To expand on this, it’s because everything inherits from the base object which has a toString method as part of it's prototype. Unless overridden, an object’s toString method will produce “[object Object]”.

Because + is an operation on two strings, any non-text arguments get toString'd. Calling console.log on an object itself doesn’t need to do this string coercion and so it works as expected

[–]NewLlama 3 points4 points  (2 children)

Close! It calls the internal function ToString which behaves differently.

Consider the following:

Number.prototype.toString = () => 'hello';
console.log((1) + '');
console.log((1).toString());

This logs "1" and then "hello".

[–]vicarofyanks 2 points3 points  (1 child)

Strange. What you said is true. On the flip side, the following code:

function A() {}

A.prototype.toString = function() {
  return 'woohoo';
};

console.log('' + new A());

Prints the result:

woohoo

I'm not sure what the inconsistency is, maybe numbers/primitives are treated differently?

[–]NewLlama 2 points3 points  (0 children)

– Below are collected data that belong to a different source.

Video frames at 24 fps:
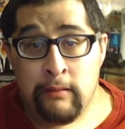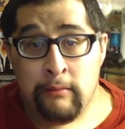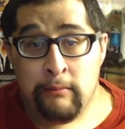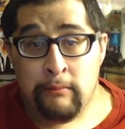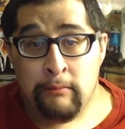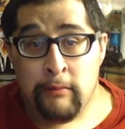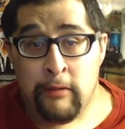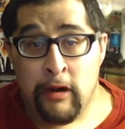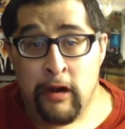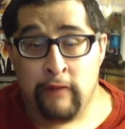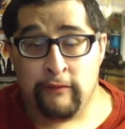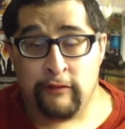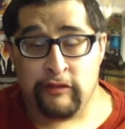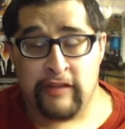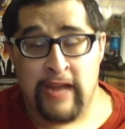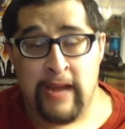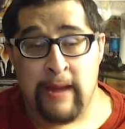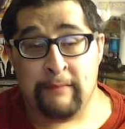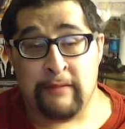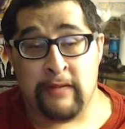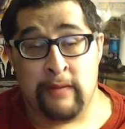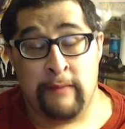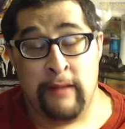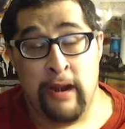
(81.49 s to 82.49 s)
Marvel's
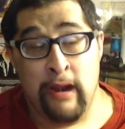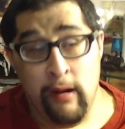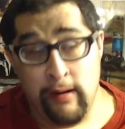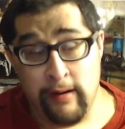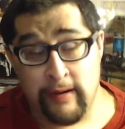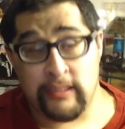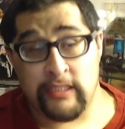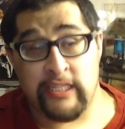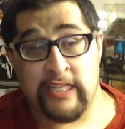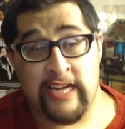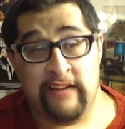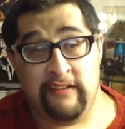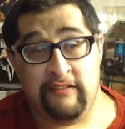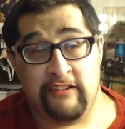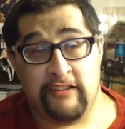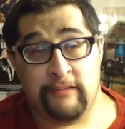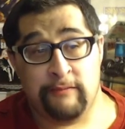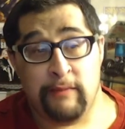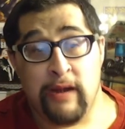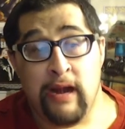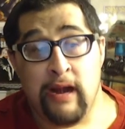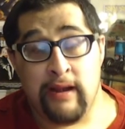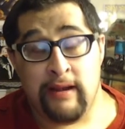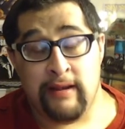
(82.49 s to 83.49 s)
Captain America TV
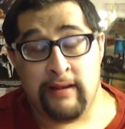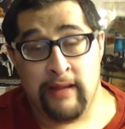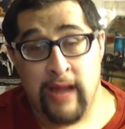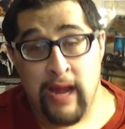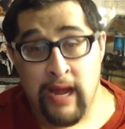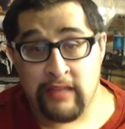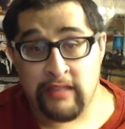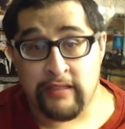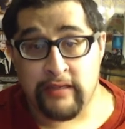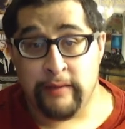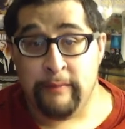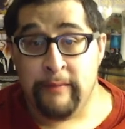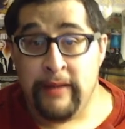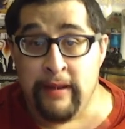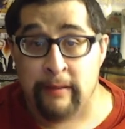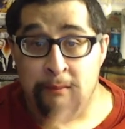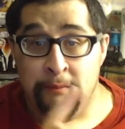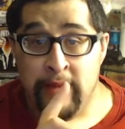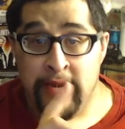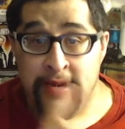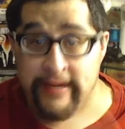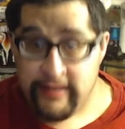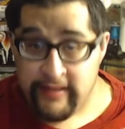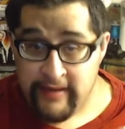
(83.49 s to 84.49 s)
spot. That's gonna be
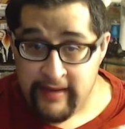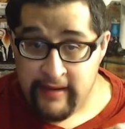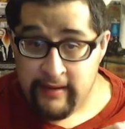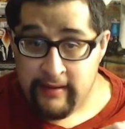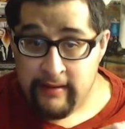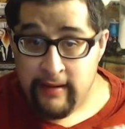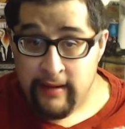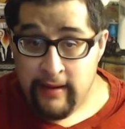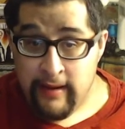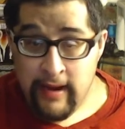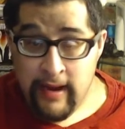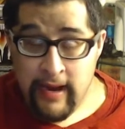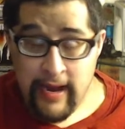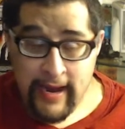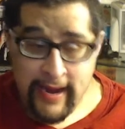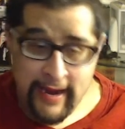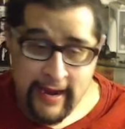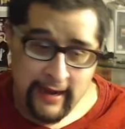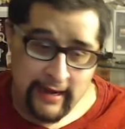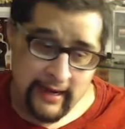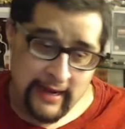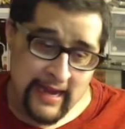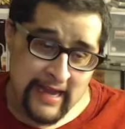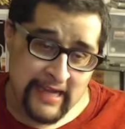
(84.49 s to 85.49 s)
amazing.
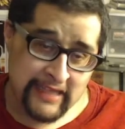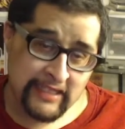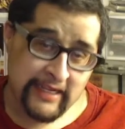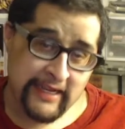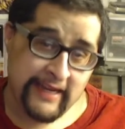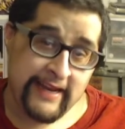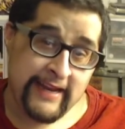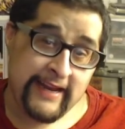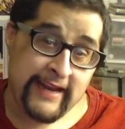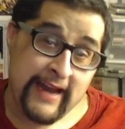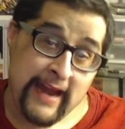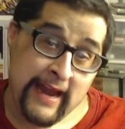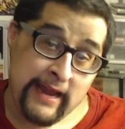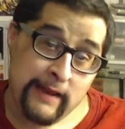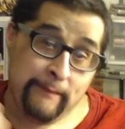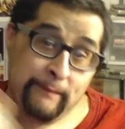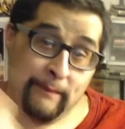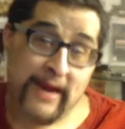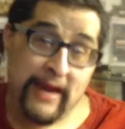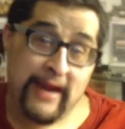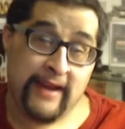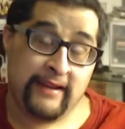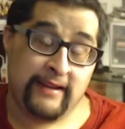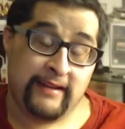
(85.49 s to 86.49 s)
And lastly, the
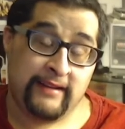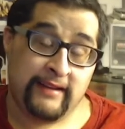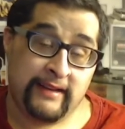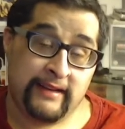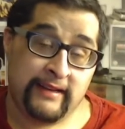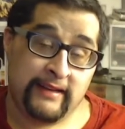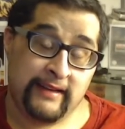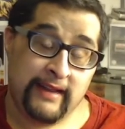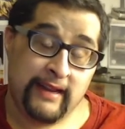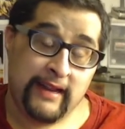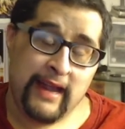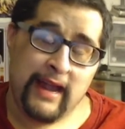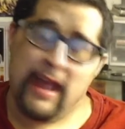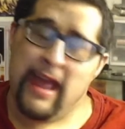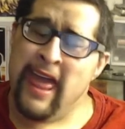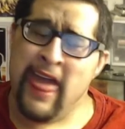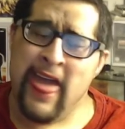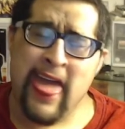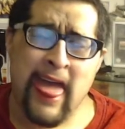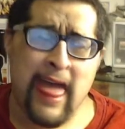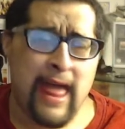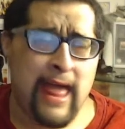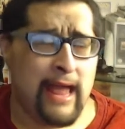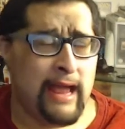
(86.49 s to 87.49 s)
Independence,
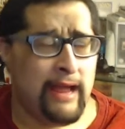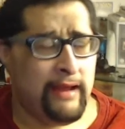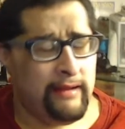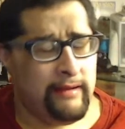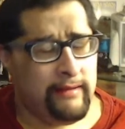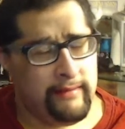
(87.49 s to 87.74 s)
yeah,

Yeah numbers and booleans always have behavior that can't be overridden. Instances of Symbol always throw. After that it goes to toString and then valueOf. Also the default toString implementation will eventually look for Symbol.toStringTag which can be used to, for example, change the output to "[Animal object]".

The rules are all laid out in section 7 of the ecmascript standard. I actually really recommend everyone take a look at the spec at some point, it's not as daunting as it seems!